Becoming an Author Editorial Opinion


Tuesday, May 7th, 2013
William H. Coles

I write scientific papers and textbooks, so I thought my dream of writing a famous fiction story was little more than a modest veering from my career path.  I wrote a few short stories for practice to a point where I was comfortably convinced of publication success. With no expectations of failure, I signed up for a writing course at a college with a credible reputation for publishing a respected literary journal. I workshopped where fellow students critiqued my story with, in retrospect, almost zero insight into creating fiction.  But I meticulously incorporated all the student-workshop comments as corrections into my manuscript, and expectantly sent off my story to the college's literary journal, my workshop attendance dates (in bolded italics) informatively placed at the top of my submission cover letter to assure success.

Five months and twenty-two days later, my response arrived. "Your story does not meet our needs." was printed on a four by three inch slip of buff paper, and on the back hand-scratched in pencil were these words: "You have no concept of what a story is, or what a story can do." I was depressingly discouraged–well, in truth, I was hurt and devastated.  But I soon rallied.  I assumed that my story, indeed my talent and intellect, had been sorely misread. I'd get an agent!

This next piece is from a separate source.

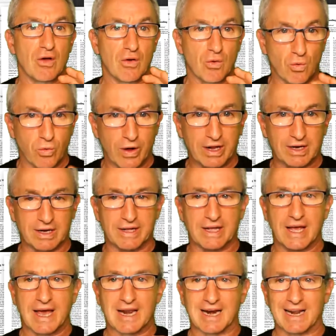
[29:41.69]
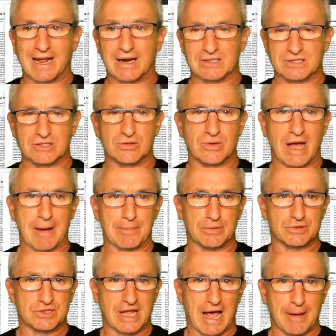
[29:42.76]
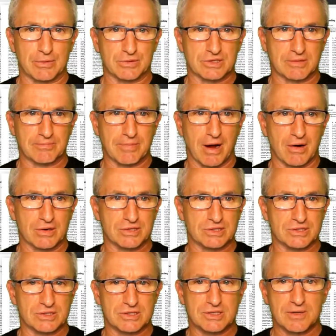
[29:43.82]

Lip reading: quickly and allowed us to do apples-to-apples comparisons.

Agents, it turned out, failed to see my potential.  I would do better writing a memoir about my teenage struggle with psoriasis, or a love story with breast-feeling detail.  And true gold was in children’s and YA stories that any editor would buy sight unseen. But why deal with agents?  Unlikeable really.  I needed new direction.  I would deal directly with editors, convince them of my quality and talent, still woefully unappreciated and unrecognized.

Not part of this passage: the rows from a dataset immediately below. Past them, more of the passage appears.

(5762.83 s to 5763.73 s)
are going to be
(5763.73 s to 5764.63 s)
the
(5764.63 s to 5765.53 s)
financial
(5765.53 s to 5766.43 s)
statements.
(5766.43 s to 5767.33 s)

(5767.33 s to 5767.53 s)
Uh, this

I went to a writing meeting where conferences with editors were offered and was amazed at my success. A senior editor at one of the top two publishing houses in the country was assigned to me!  Now we're talking.  He advised me with us both sitting on opposite sides of a three-foot-round overstuffed ottoman in a overcrowded hotel lobby–impossible to sit side-by-side–where we both had to look behind us to carry on a side-mouthed conversation. He said he had read my submission on the elevator on his Android.  "We got to get you published," he said. "Try Anstel Aster Hodman."  Holy Cow!  I'd been on the wrong track for so long.  Agents were the way after all.

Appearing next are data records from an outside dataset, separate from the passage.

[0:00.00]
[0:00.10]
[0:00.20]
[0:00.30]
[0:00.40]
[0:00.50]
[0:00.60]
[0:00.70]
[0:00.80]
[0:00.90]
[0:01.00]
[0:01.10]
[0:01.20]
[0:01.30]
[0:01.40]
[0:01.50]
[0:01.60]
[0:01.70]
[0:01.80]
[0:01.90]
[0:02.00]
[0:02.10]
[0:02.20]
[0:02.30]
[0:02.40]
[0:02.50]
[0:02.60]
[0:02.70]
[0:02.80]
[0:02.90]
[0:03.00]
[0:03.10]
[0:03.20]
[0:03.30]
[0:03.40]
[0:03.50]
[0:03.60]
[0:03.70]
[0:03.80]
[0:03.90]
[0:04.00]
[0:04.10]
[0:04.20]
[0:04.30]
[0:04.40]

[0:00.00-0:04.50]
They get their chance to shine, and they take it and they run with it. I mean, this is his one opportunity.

Next day, my work went Priority Mail to my new friend, Anstel, who responded by email in no less than fourteen hours–obviously not needing time to craft a carefully worded rejection. Great! He knew of my editor . . . but . . . had never met him . . . and . . . he didn't take on fiction of my type for his "list."  Frequent failure loomed. Anstel would make no recommendations and repeated emails over many months to my most-cherished editor-connection went . . . well . . . unanswered.  I felt spammed.

Twelve months later the yearly electronic alumni newsletter of my Midwest college published my now abridged story (required as being outside the five-hundred word limit) and my church-diocese monthly bulletin did a review.  I wasn't flushed with pride, but that did not stop me from tweeting, "Published at last!" with no specific details.